February 15, 2016 - 20:37
"This book contains stories about my own experience, because I believe stories are one way of accessing theory [. . .] I hope that you, as the reader, will pick and choose the parts of this book that are meaningful to you. I want to offer it as a kind of smorgasbord, not a single sustained argument that must be read from beginning to end" (Price 21).
"Leave it at the door" is a common phrase in academic settings, and suggests that should you come to a class with any "issues" going on outside of the group, it is only appropriate to "forget" about them--at least for the duration of your time with others. Only then, educators imply, can you accomplish the matter at hand: learning. Since the fall of my sophomore year at Bryn Mawr, as a student in Identity Matters (a 360 Program course cluster on intersectionality), I've been fortunate enough to study with professors who value personal narratives. I can't remember the last paper I wrote that didn't reference my own life, struggles, or triumphs. It is largely through my own life as a person of multiple and intersecting identities that I have learned to approach the theory of my discipline. In the context of 360's, I understood that the sharing of personal stories was valuable because it allowed us (as a consistent group of students taking three courses and a placement together) to connect and get to know one another and our "complex personhood"--this way, "performing" in the conventional and confining academic way that Price mentions can be more easily rejected, and we can forgive each other for any "mistakes" we may make along the way.
However, I had never thought of the process of story sharing as a matter of accessibility--though thinking it in these terms certainly makes sense. Talking through personal stories does not have to be a "distraction," and it does not mean ignoring theory altogether. On the contrary, hearing, processing, and sharing stories has often allowed me to grasp otherwise totally mysterious theoretical concepts (and I think of myself as someone who can generally follow complex theoretical thought--if with a great deal of effort).
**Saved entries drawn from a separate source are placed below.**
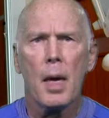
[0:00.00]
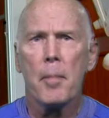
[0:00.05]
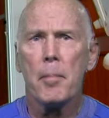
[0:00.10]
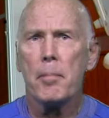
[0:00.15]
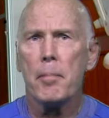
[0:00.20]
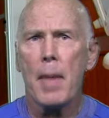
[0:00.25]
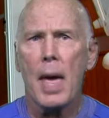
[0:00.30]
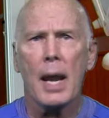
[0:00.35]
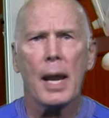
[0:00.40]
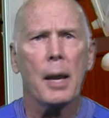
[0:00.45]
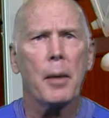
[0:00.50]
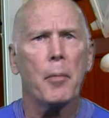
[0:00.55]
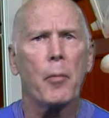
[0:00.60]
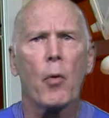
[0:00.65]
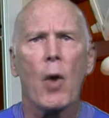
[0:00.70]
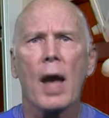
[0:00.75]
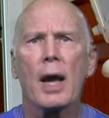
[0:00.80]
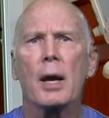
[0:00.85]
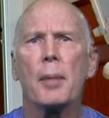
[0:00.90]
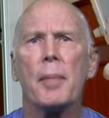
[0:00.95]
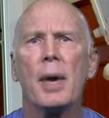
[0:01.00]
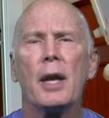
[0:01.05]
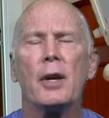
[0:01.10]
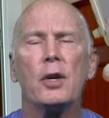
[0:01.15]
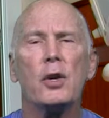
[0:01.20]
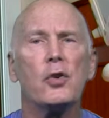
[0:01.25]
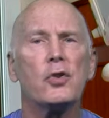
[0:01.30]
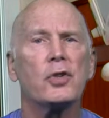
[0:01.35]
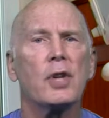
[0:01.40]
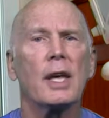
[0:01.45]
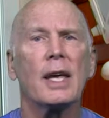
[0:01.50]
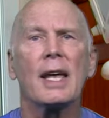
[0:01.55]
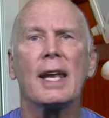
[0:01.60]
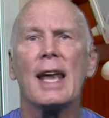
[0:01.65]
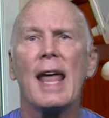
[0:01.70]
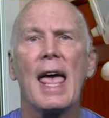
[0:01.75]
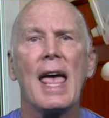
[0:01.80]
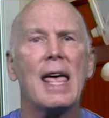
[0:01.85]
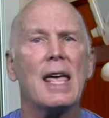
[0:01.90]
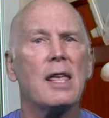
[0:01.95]
Many recommend using
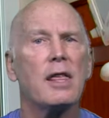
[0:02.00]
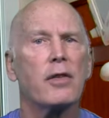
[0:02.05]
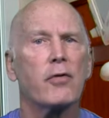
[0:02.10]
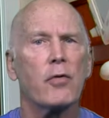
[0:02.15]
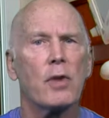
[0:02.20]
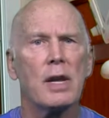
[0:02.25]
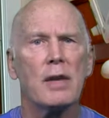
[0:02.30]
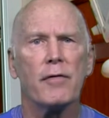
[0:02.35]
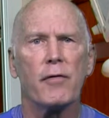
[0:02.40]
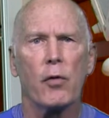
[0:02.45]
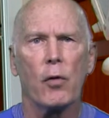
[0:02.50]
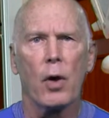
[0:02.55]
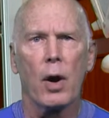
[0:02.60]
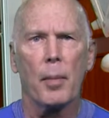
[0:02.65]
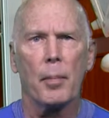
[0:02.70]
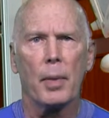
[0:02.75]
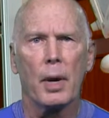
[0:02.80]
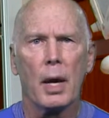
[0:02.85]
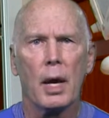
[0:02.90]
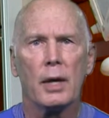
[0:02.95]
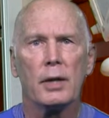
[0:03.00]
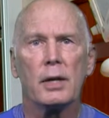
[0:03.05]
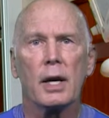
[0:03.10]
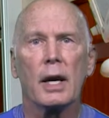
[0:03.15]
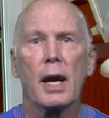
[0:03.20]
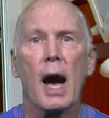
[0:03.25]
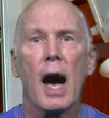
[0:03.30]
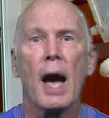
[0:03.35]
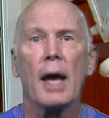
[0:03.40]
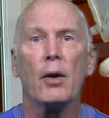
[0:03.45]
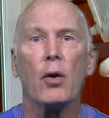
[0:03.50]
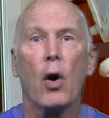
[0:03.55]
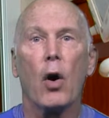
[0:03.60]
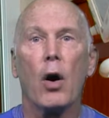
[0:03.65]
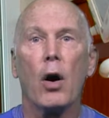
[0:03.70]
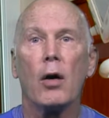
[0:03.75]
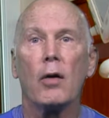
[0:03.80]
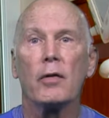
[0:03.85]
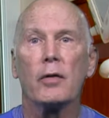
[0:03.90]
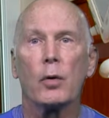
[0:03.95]
an A3 form to guide
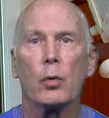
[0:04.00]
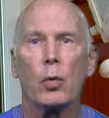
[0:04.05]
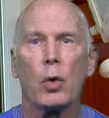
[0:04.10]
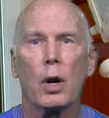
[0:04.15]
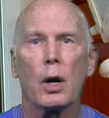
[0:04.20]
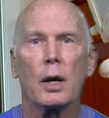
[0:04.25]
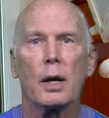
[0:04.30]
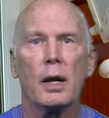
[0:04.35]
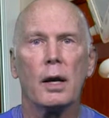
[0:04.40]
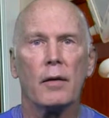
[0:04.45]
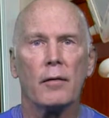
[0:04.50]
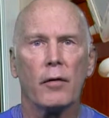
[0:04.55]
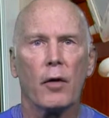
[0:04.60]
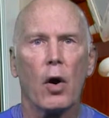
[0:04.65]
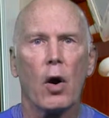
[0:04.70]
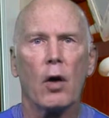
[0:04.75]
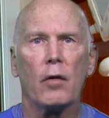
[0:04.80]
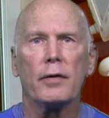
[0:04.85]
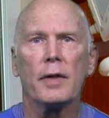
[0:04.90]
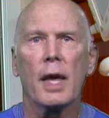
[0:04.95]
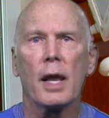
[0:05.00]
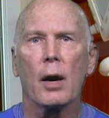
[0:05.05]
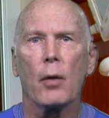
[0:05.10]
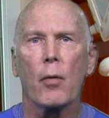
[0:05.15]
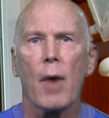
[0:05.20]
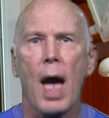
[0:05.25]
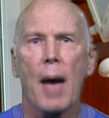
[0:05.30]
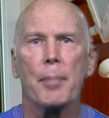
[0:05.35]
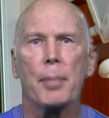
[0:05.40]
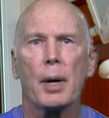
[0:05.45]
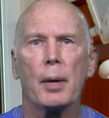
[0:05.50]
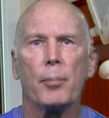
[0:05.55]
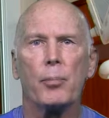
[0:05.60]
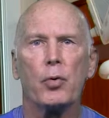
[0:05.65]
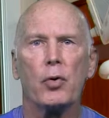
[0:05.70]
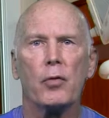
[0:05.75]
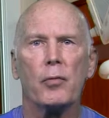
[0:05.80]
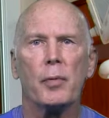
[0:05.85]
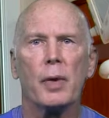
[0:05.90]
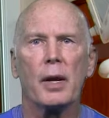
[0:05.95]
all of the work involved in a rapid
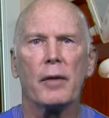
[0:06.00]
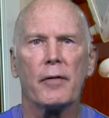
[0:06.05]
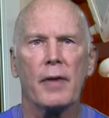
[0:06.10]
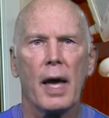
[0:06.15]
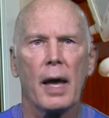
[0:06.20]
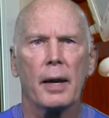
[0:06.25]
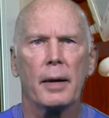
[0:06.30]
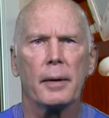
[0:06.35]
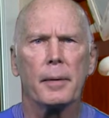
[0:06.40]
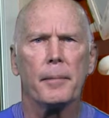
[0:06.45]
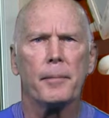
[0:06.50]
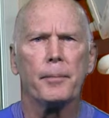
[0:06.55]
improvement event.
I appreciate that Price integrated this way of thinking into the very structure of her book, and it's a great example of how a "credible" academic "authority" figure can enact the principles of accessibility that she preaches. She speaks to the lack of coherent logic present in stories and their non-linear nature--something that may welcome in more diverse types of minds and ways of thinking and understanding the points she sets forth.
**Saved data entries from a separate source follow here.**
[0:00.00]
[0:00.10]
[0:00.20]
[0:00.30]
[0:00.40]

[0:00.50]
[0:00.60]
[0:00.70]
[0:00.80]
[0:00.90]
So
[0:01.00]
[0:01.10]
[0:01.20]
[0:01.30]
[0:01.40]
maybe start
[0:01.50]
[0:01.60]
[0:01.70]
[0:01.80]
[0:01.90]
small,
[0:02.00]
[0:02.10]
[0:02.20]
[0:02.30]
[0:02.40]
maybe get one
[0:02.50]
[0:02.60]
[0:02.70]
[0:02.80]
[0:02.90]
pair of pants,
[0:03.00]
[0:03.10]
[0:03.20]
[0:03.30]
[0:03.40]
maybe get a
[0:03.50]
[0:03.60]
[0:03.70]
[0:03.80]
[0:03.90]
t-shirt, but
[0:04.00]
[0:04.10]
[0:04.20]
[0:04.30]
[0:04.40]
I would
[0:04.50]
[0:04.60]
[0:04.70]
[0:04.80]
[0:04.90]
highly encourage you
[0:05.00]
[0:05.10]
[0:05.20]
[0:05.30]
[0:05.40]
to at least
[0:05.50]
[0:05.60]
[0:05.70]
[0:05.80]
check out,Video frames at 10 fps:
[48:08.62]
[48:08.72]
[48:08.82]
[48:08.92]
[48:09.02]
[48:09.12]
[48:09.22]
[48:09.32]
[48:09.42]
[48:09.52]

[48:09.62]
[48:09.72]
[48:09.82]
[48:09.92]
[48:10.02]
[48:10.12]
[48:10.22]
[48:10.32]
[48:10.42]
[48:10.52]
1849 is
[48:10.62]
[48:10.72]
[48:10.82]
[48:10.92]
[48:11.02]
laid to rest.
I want to talk about this in class, because I think that the subject becomes more complicated outside of the Humanities--what could be the value in bringing personal experience into a lab, or a math lecture? If the "theory" isn't inherently about the human experience, it would seem that personal stories would be extraneous, mere distractions, as our teachers had us believe throughout elementary education. The first answer that comes to mind, knowing very little about the environments within those classrooms, would be that if ethics must be inherently tied to every STEM field (it's unacceptable to study to become a doctor without understanding the ethics of the medicine you intend to practice) then it is through the sharing of personal narratives that you can best conceptualize what is ethical--Don't all disciplines trace back to the human experience, if we hope to put them to use in the world?